[SUPPLIED MATERIAL]

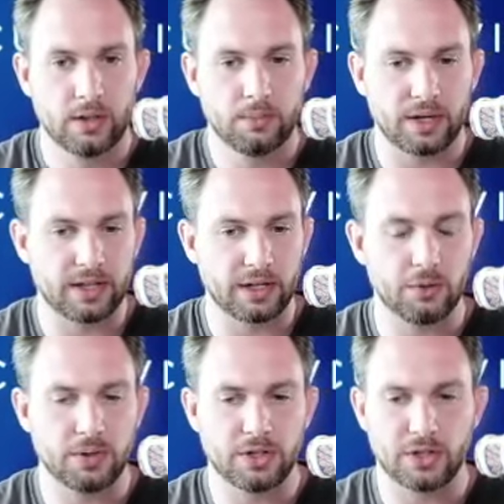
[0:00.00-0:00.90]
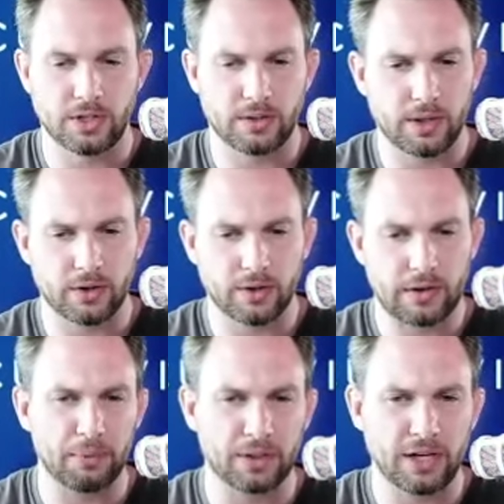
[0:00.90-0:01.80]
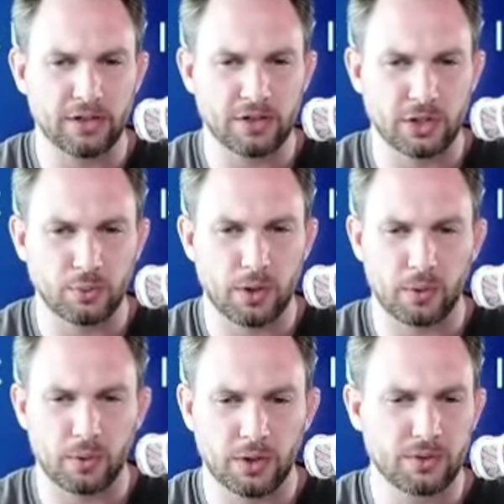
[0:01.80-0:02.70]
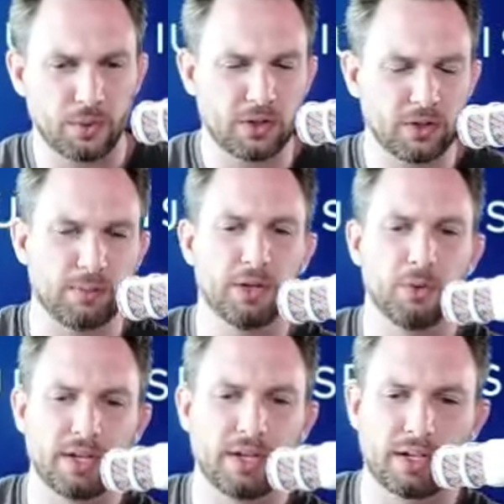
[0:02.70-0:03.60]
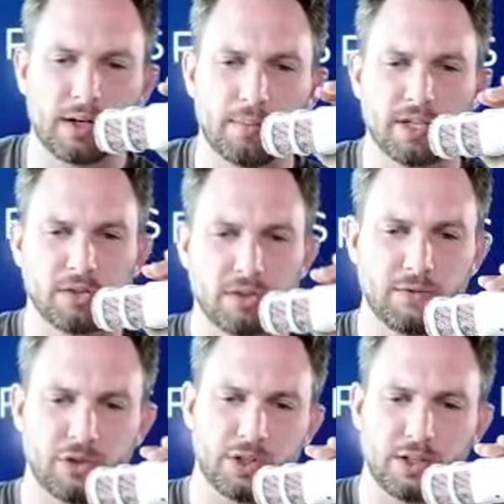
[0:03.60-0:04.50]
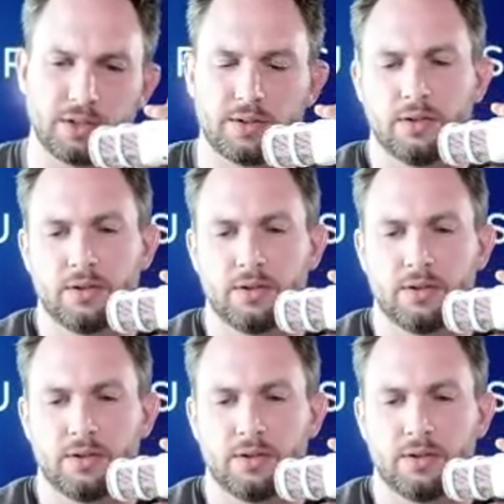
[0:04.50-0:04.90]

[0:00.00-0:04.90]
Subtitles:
But I think you mentioned some other applications as well. What are some other ways that companies are leveraging this?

[/SUPPLIED MATERIAL]

### HOW TO COMPLETE THIS TASK
Word for word, retype all of the data above, but include no pictures.

### WRITTEN REPLY
[0:00.00-0:00.90]
[0:00.90-0:01.80]
[0:01.80-0:02.70]
[0:02.70-0:03.60]
[0:03.60-0:04.50]
[0:04.50-0:04.90]

[0:00.00-0:04.90]
Subtitles:
But I think you mentioned some other applications as well. What are some other ways that companies are leveraging this?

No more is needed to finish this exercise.